## TRY IT
Here the job is to transcribe the data verbatim while leaving each picture out.
★ ★ ★ ★
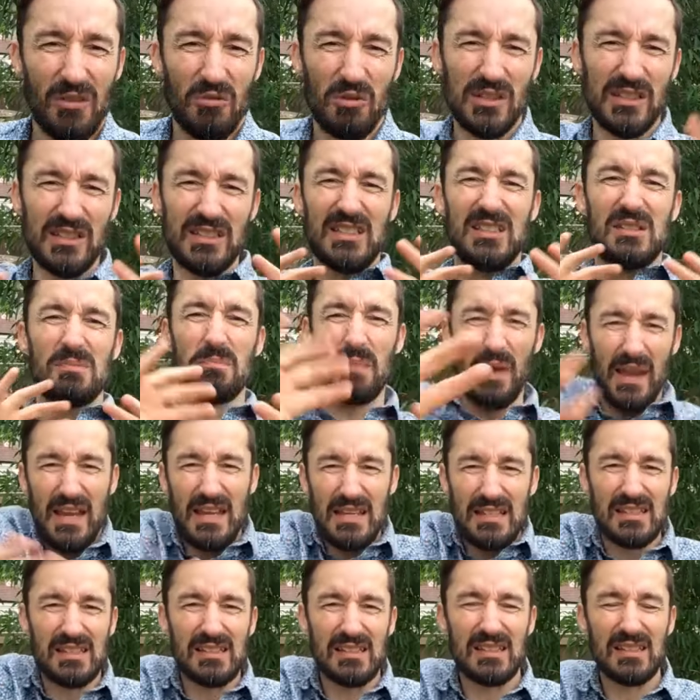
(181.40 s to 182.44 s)
I want
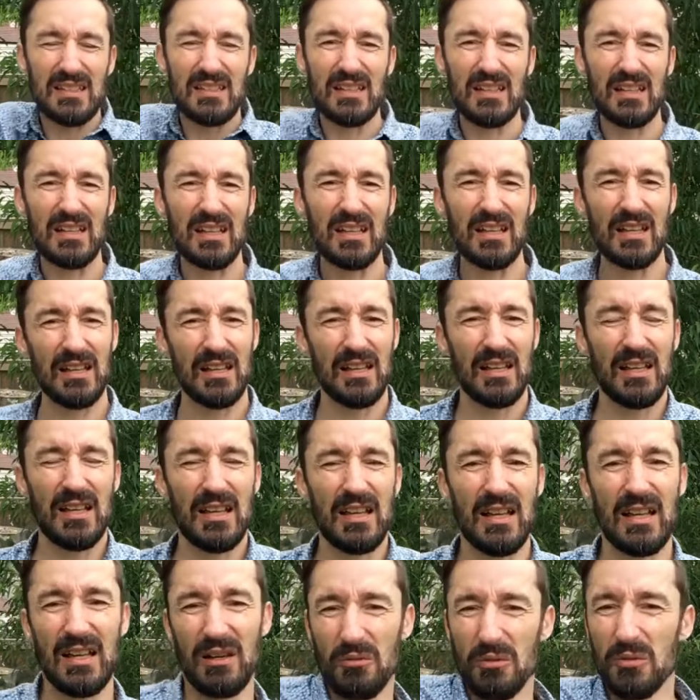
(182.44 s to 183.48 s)
space.
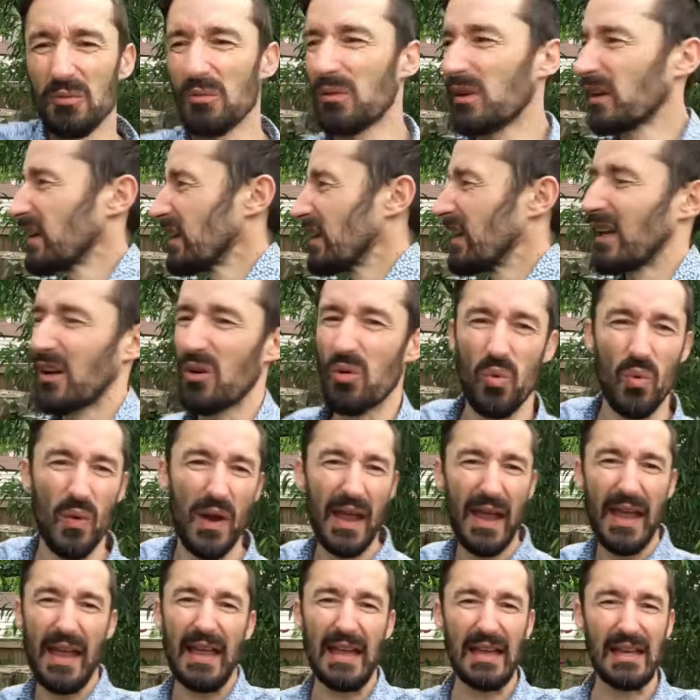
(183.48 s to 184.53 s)
And we want to get
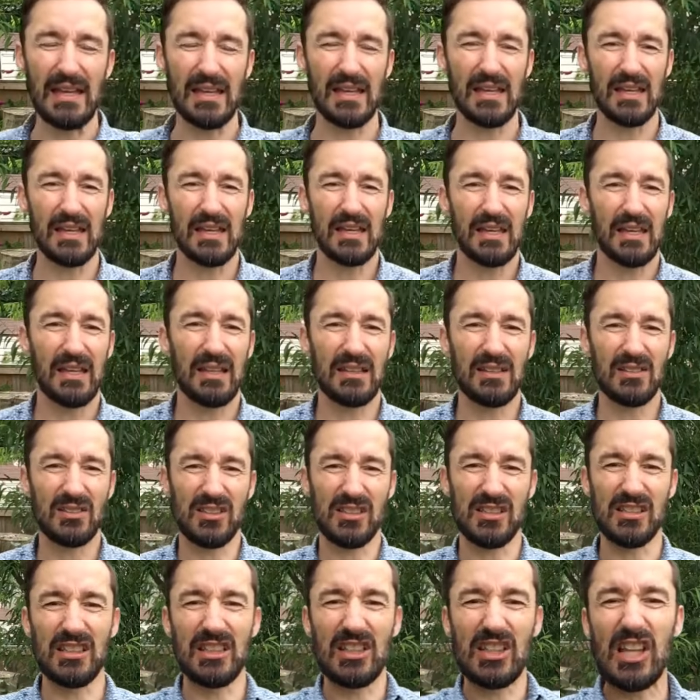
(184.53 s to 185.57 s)
away. And there's
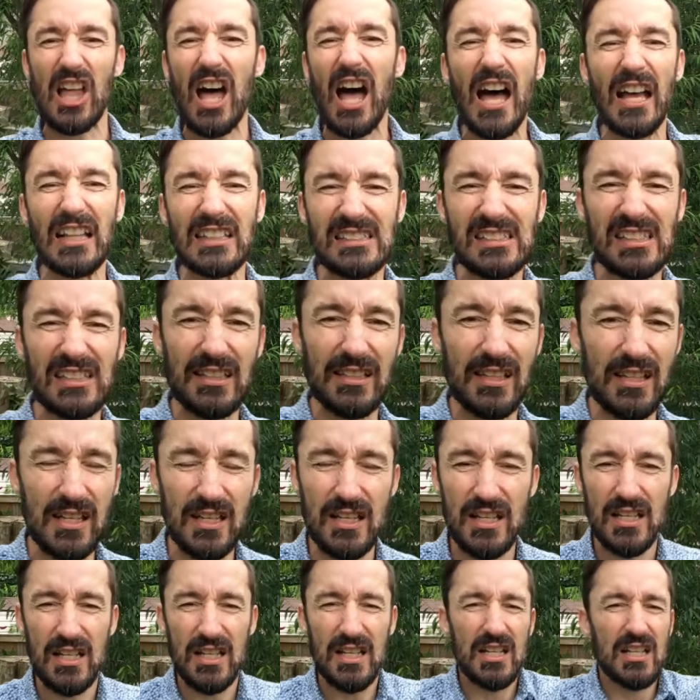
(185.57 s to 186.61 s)
this lust
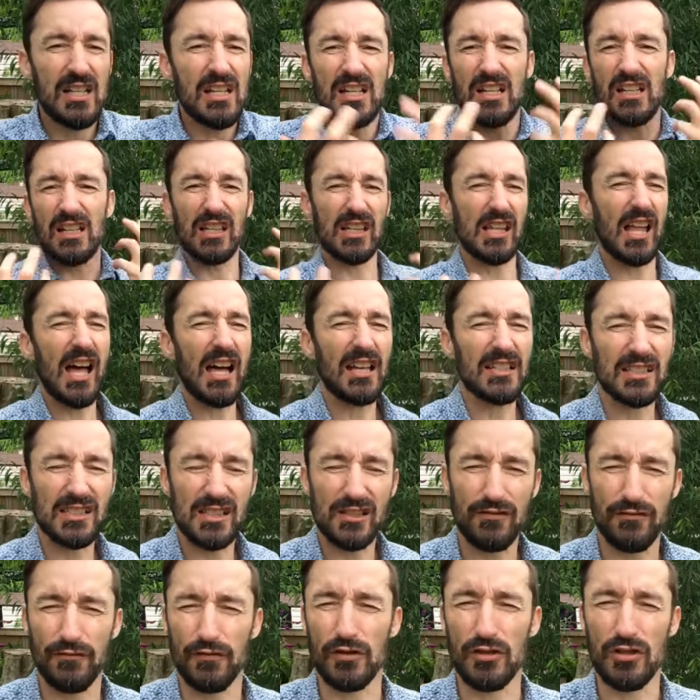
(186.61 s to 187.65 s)

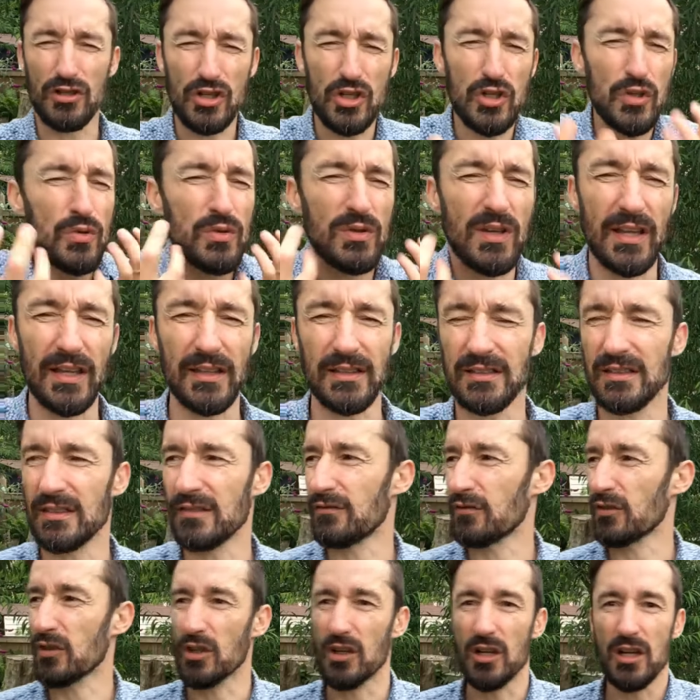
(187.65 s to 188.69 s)
for newness,
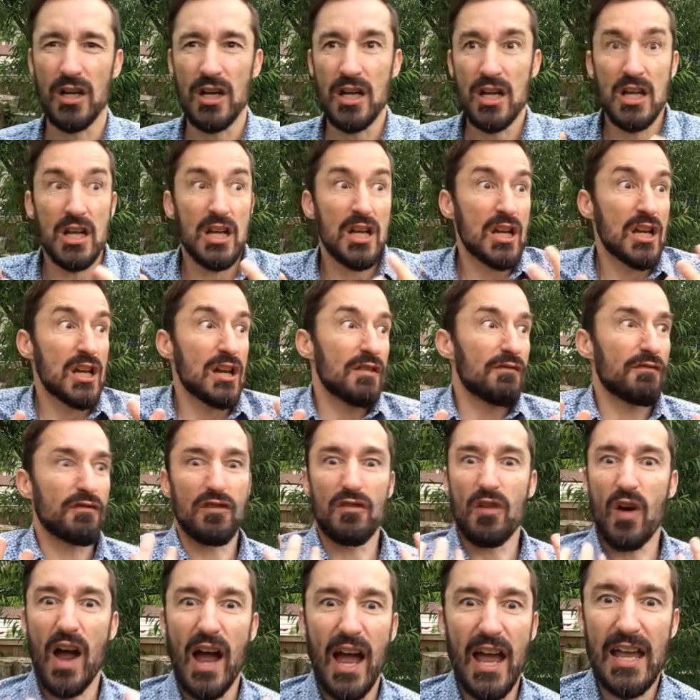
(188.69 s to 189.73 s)
for
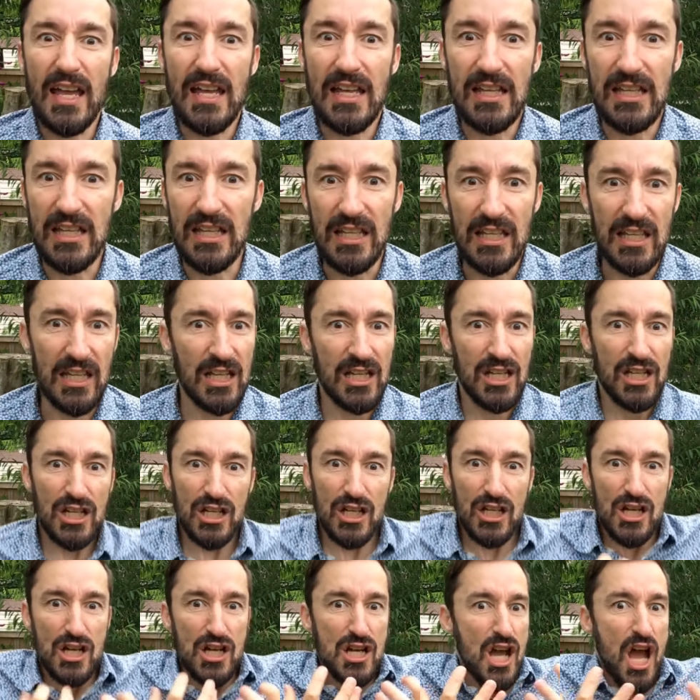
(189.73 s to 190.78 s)
variety.
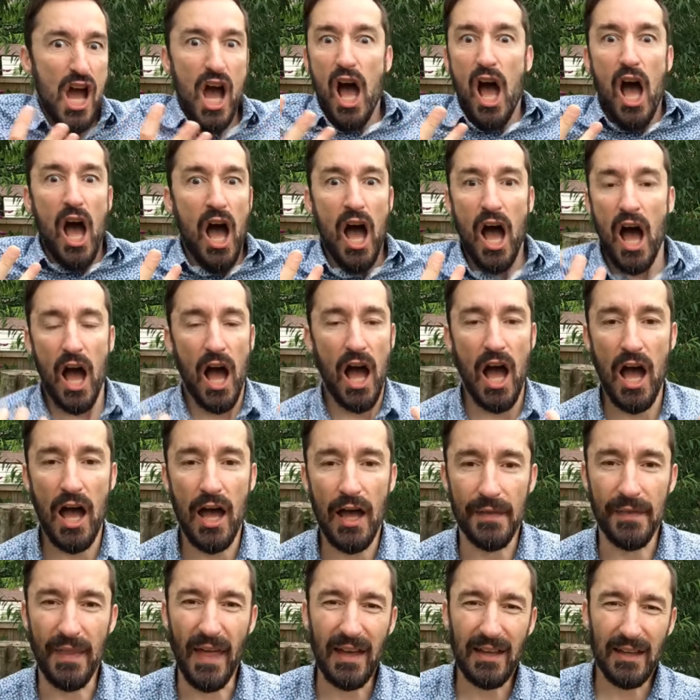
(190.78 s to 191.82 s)

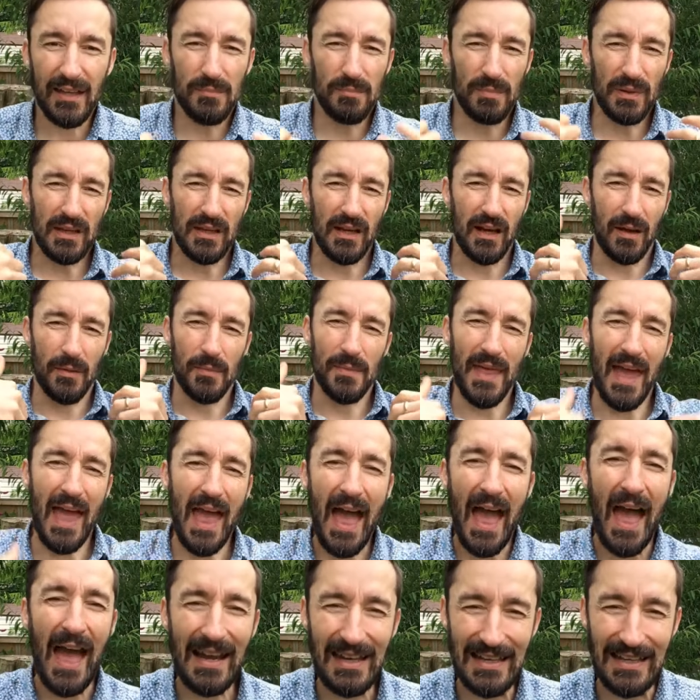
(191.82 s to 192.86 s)
And that can become the
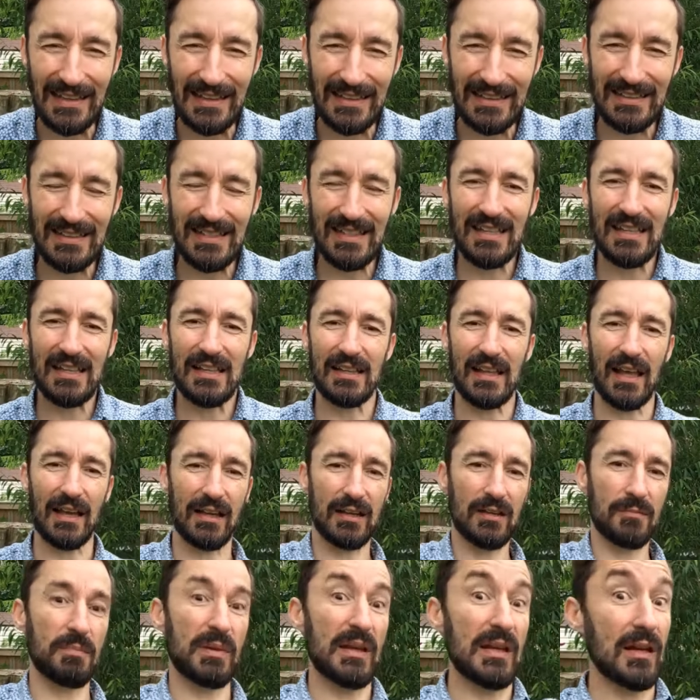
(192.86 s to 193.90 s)
addict. That
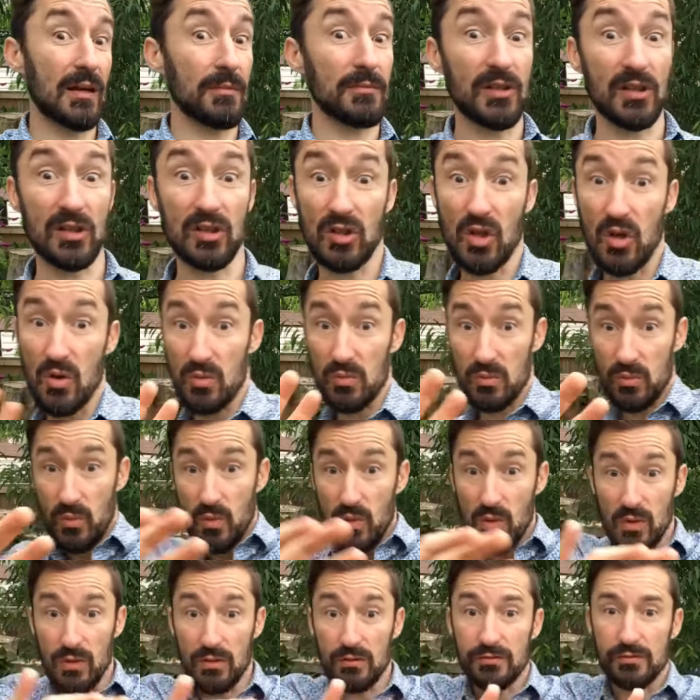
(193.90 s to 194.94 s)
can become the lone
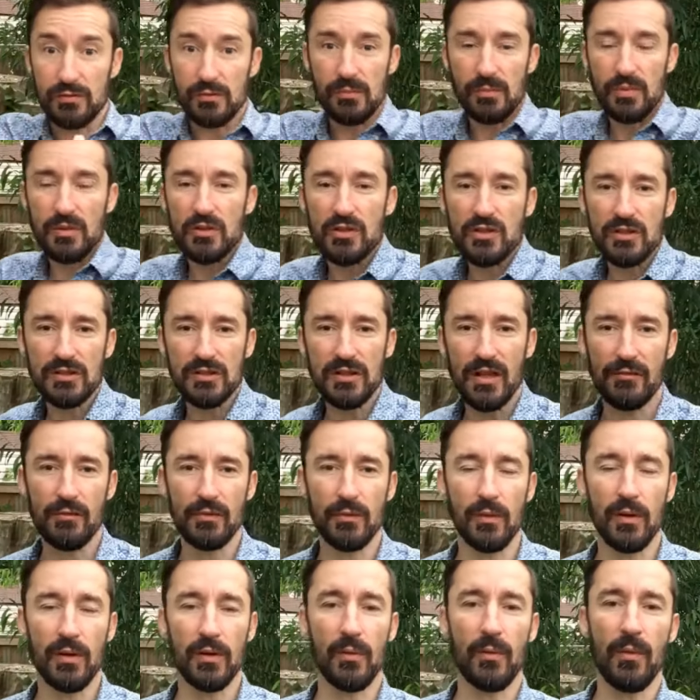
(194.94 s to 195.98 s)
wolf who pushes
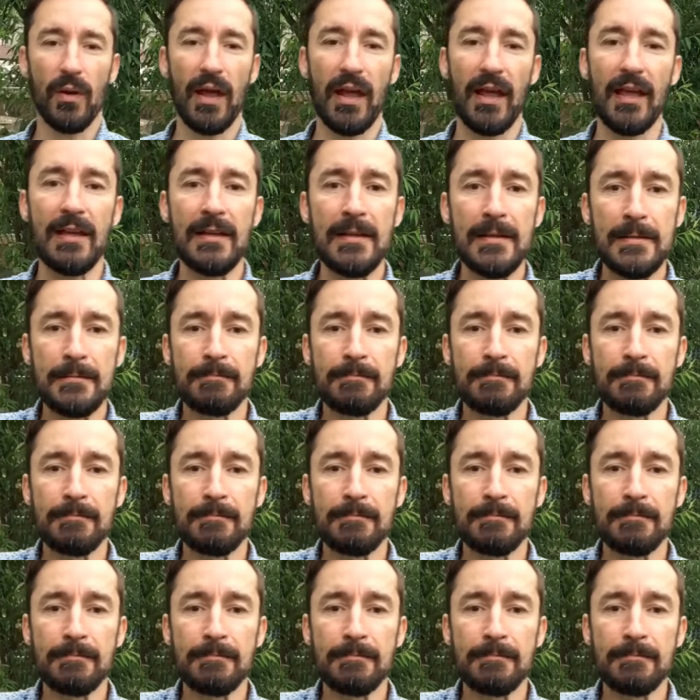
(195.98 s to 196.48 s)
everyone away.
★ ★ ★ ★
## RESULT BELOW
(181.40 s to 182.44 s)
I want
(182.44 s to 183.48 s)
space.
(183.48 s to 184.53 s)
And we want to get
(184.53 s to 185.57 s)
away. And there's
(185.57 s to 186.61 s)
this lust
(186.61 s to 187.65 s)

(187.65 s to 188.69 s)
for newness,
(188.69 s to 189.73 s)
for
(189.73 s to 190.78 s)
variety.
(190.78 s to 191.82 s)

(191.82 s to 192.86 s)
And that can become the
(192.86 s to 193.90 s)
addict. That
(193.90 s to 194.94 s)
can become the lone
(194.94 s to 195.98 s)
wolf who pushes
(195.98 s to 196.48 s)
everyone away.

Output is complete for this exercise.